Even with this two-way snag, those who advocate lifting the US restraints should not be so easily painted as naïve, soft-on-terrorism lefties. For example, in June 2008, the Bush administration shipped 37,000 tons of wheat to North Korea as its first step in expanded foreign aid. (The Obama administration has been reluctant to restart these installments of food shipments.)

The US helped deliver aid through the North Korean regime in spite of concerns similar to those regarding Al-Shabaab. Some officials were uneasy about whether they would be able to monitor the deliveries, and were afraid that the shipments would benefit the despotic rulers far more than the oppressed, malnourished citizens. Sadly, much of this turned out to be the case. But still, in the case of the humanitarian cataclysm in North Korea, the American government lent a hand.

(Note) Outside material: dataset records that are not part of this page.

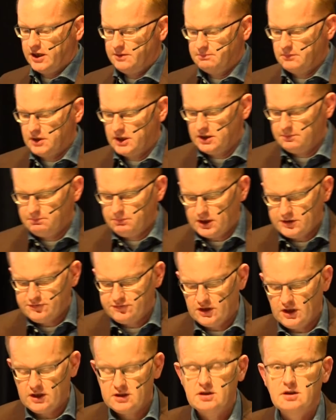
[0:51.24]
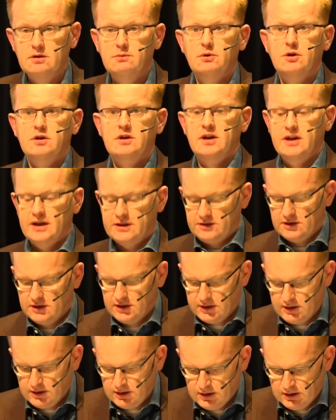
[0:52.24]
I'm Bart van Acker, working at
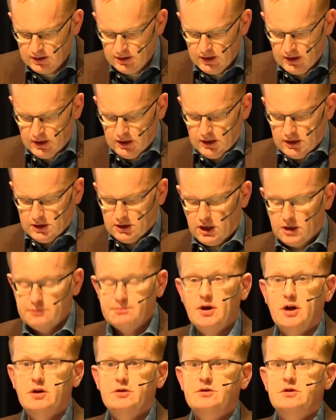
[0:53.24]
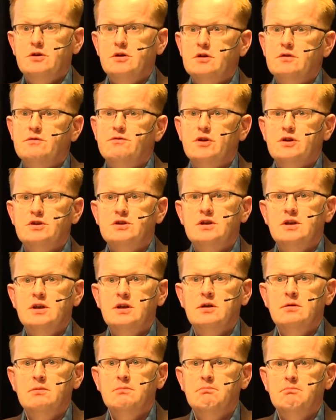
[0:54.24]
the Radboud
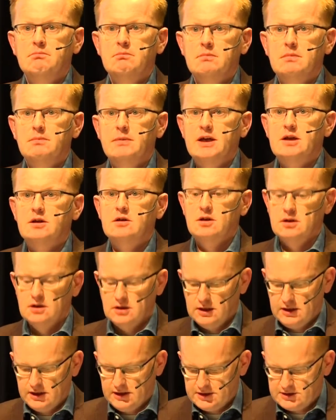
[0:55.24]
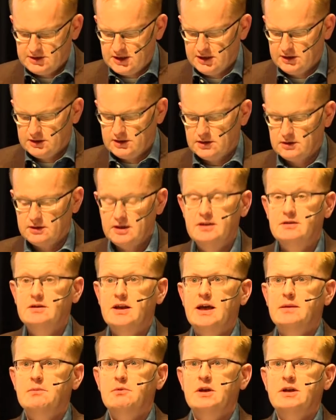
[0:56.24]
University Medical Center in
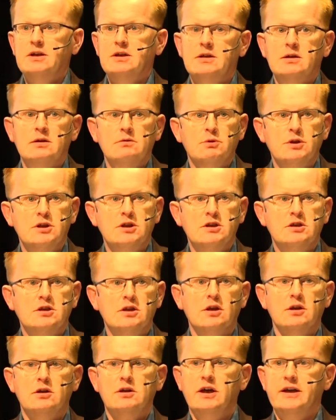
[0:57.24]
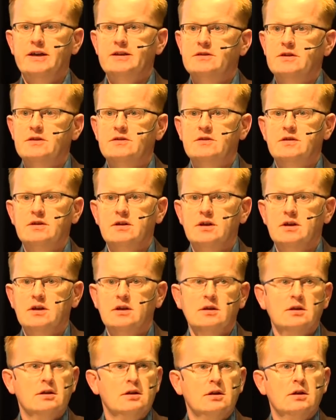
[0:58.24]
Nijmegen, which is located
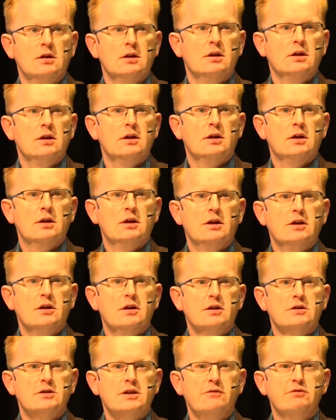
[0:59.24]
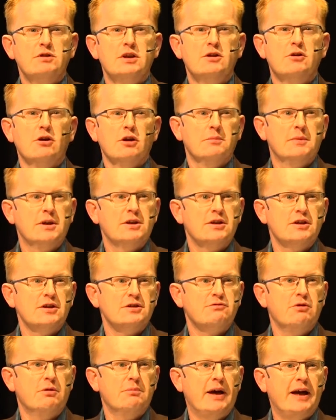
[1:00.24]
70
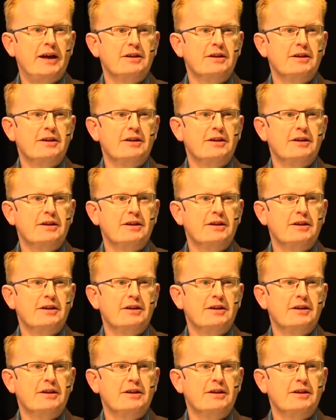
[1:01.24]
kilometers from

Granted, this isn't an apples-to-apples comparison. The Democratic People's Republic of Korea is a member state of the UN, and the US does have some degree of open diplomatic back-channels to their state actors, while Al-Shabaab's jihadist ideology and dedication to suicide-bomber tactics make it virtually non-negotiable. But directing aid to warlords and Muslim extremist entities isn't exactly unprecedented, and because immediate action is required in drought-stricken areas, suspending our own aid restrictions might be the only option for preempting much greater suffering. EJ Hogendoorn and Ben Dalton of the International Crisis Group explained why in an op-ed for CNN on Tuesday:

It is true that armed groups were "taxing" humanitarian aid, but this is unavoidable in complex emergencies. Whatever marginal benefit Al-Shabaab derives from foreign aid, it is far outweighed by the goodwill and increased stability that aid generates. This is also an important way to show Somalis and the Muslim world at large that the West cares about more than waging a "War on Terror".